*Work to complete:*
Copy all data exactly. Skip pictures.

(Dataset entries)

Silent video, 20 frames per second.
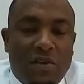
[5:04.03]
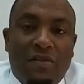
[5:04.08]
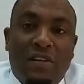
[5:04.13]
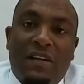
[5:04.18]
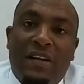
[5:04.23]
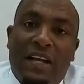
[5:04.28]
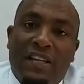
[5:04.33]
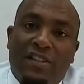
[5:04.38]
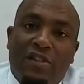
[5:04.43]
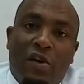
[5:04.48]
of the
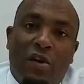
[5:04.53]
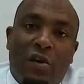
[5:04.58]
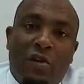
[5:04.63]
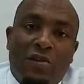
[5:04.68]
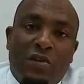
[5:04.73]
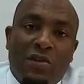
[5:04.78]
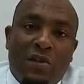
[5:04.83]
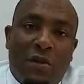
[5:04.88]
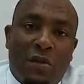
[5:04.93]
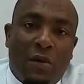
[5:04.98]
National
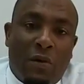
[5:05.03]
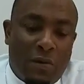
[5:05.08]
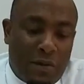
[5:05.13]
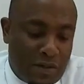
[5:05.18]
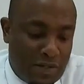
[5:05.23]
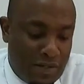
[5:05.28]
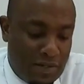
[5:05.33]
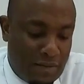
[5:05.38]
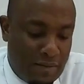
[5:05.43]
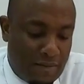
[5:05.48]
Lotteries
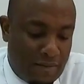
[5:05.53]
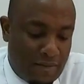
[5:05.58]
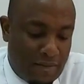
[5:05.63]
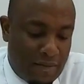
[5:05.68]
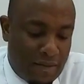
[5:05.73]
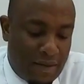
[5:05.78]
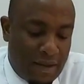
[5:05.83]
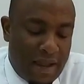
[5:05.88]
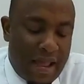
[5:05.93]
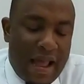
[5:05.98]
Authority.
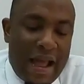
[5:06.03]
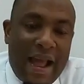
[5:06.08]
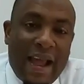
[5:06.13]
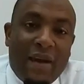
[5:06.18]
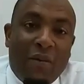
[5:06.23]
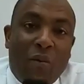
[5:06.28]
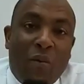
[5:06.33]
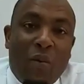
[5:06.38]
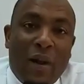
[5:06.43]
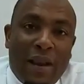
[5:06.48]
I
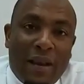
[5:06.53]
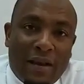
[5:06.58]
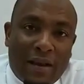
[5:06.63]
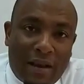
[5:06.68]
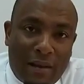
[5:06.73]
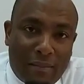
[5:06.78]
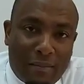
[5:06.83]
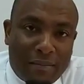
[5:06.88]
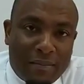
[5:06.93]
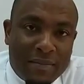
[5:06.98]

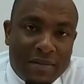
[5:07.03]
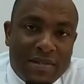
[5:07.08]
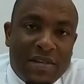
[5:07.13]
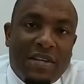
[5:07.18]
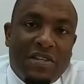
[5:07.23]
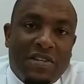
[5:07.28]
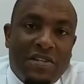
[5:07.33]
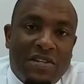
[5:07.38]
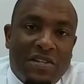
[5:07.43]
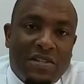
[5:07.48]
welcome
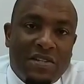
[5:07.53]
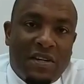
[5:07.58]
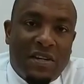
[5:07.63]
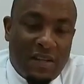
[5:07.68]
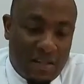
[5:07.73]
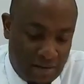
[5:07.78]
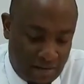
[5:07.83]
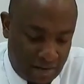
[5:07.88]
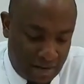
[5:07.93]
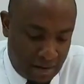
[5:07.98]
such a
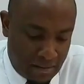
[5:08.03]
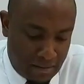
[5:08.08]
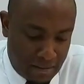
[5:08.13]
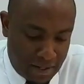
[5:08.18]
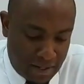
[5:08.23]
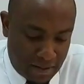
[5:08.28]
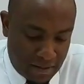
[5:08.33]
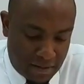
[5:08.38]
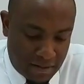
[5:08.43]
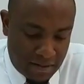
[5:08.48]

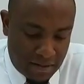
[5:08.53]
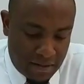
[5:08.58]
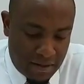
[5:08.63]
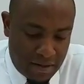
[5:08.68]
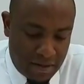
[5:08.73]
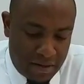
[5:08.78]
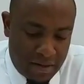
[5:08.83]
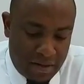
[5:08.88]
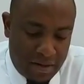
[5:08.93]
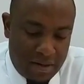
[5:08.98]
development.
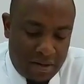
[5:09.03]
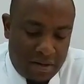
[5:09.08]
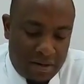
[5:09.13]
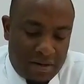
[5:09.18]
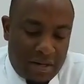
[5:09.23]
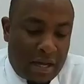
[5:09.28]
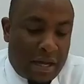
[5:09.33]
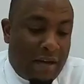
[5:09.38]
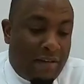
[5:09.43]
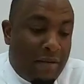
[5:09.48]

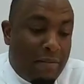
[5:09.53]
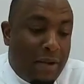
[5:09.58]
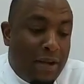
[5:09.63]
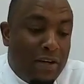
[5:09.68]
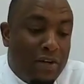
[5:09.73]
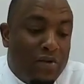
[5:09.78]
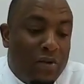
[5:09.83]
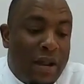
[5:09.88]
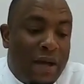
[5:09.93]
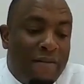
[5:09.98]
The
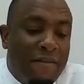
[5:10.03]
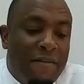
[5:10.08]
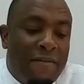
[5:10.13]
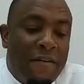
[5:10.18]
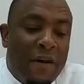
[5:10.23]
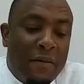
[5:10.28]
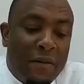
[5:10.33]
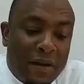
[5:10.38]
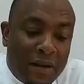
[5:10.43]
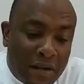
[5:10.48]
government should have
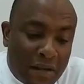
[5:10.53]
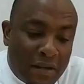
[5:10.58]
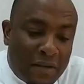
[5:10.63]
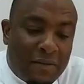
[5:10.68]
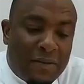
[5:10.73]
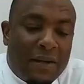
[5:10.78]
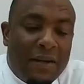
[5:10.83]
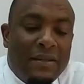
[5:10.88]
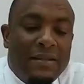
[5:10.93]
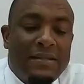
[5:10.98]
very little
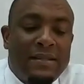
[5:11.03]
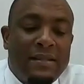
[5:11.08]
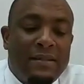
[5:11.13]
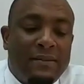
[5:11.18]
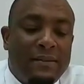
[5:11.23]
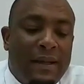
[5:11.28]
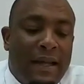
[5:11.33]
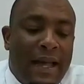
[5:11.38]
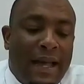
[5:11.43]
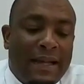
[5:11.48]
difficulty
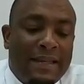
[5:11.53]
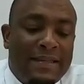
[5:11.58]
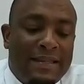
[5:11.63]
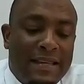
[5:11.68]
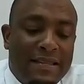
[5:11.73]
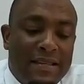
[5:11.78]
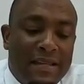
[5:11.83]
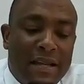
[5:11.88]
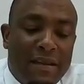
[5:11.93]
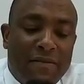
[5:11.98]

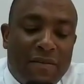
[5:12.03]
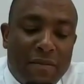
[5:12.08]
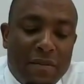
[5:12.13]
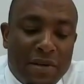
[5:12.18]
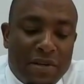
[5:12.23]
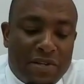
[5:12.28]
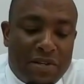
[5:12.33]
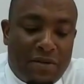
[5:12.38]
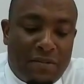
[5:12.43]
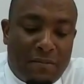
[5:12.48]
accessing
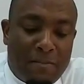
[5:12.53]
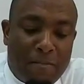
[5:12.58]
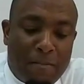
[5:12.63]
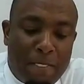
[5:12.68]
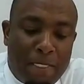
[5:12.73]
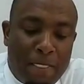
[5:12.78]
information,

(End Dataset entries)

*Result:*
Silent video, 20 frames per second.
[5:04.03]
[5:04.08]
[5:04.13]
[5:04.18]
[5:04.23]
[5:04.28]
[5:04.33]
[5:04.38]
[5:04.43]
[5:04.48]
of the
[5:04.53]
[5:04.58]
[5:04.63]
[5:04.68]
[5:04.73]
[5:04.78]
[5:04.83]
[5:04.88]
[5:04.93]
[5:04.98]
National
[5:05.03]
[5:05.08]
[5:05.13]
[5:05.18]
[5:05.23]
[5:05.28]
[5:05.33]
[5:05.38]
[5:05.43]
[5:05.48]
Lotteries
[5:05.53]
[5:05.58]
[5:05.63]
[5:05.68]
[5:05.73]
[5:05.78]
[5:05.83]
[5:05.88]
[5:05.93]
[5:05.98]
Authority.
[5:06.03]
[5:06.08]
[5:06.13]
[5:06.18]
[5:06.23]
[5:06.28]
[5:06.33]
[5:06.38]
[5:06.43]
[5:06.48]
I
[5:06.53]
[5:06.58]
[5:06.63]
[5:06.68]
[5:06.73]
[5:06.78]
[5:06.83]
[5:06.88]
[5:06.93]
[5:06.98]

[5:07.03]
[5:07.08]
[5:07.13]
[5:07.18]
[5:07.23]
[5:07.28]
[5:07.33]
[5:07.38]
[5:07.43]
[5:07.48]
welcome
[5:07.53]
[5:07.58]
[5:07.63]
[5:07.68]
[5:07.73]
[5:07.78]
[5:07.83]
[5:07.88]
[5:07.93]
[5:07.98]
such a
[5:08.03]
[5:08.08]
[5:08.13]
[5:08.18]
[5:08.23]
[5:08.28]
[5:08.33]
[5:08.38]
[5:08.43]
[5:08.48]

[5:08.53]
[5:08.58]
[5:08.63]
[5:08.68]
[5:08.73]
[5:08.78]
[5:08.83]
[5:08.88]
[5:08.93]
[5:08.98]
development.
[5:09.03]
[5:09.08]
[5:09.13]
[5:09.18]
[5:09.23]
[5:09.28]
[5:09.33]
[5:09.38]
[5:09.43]
[5:09.48]

[5:09.53]
[5:09.58]
[5:09.63]
[5:09.68]
[5:09.73]
[5:09.78]
[5:09.83]
[5:09.88]
[5:09.93]
[5:09.98]
The
[5:10.03]
[5:10.08]
[5:10.13]
[5:10.18]
[5:10.23]
[5:10.28]
[5:10.33]
[5:10.38]
[5:10.43]
[5:10.48]
government should have
[5:10.53]
[5:10.58]
[5:10.63]
[5:10.68]
[5:10.73]
[5:10.78]
[5:10.83]
[5:10.88]
[5:10.93]
[5:10.98]
very little
[5:11.03]
[5:11.08]
[5:11.13]
[5:11.18]
[5:11.23]
[5:11.28]
[5:11.33]
[5:11.38]
[5:11.43]
[5:11.48]
difficulty
[5:11.53]
[5:11.58]
[5:11.63]
[5:11.68]
[5:11.73]
[5:11.78]
[5:11.83]
[5:11.88]
[5:11.93]
[5:11.98]

[5:12.03]
[5:12.08]
[5:12.13]
[5:12.18]
[5:12.23]
[5:12.28]
[5:12.33]
[5:12.38]
[5:12.43]
[5:12.48]
accessing
[5:12.53]
[5:12.58]
[5:12.63]
[5:12.68]
[5:12.73]
[5:12.78]
information,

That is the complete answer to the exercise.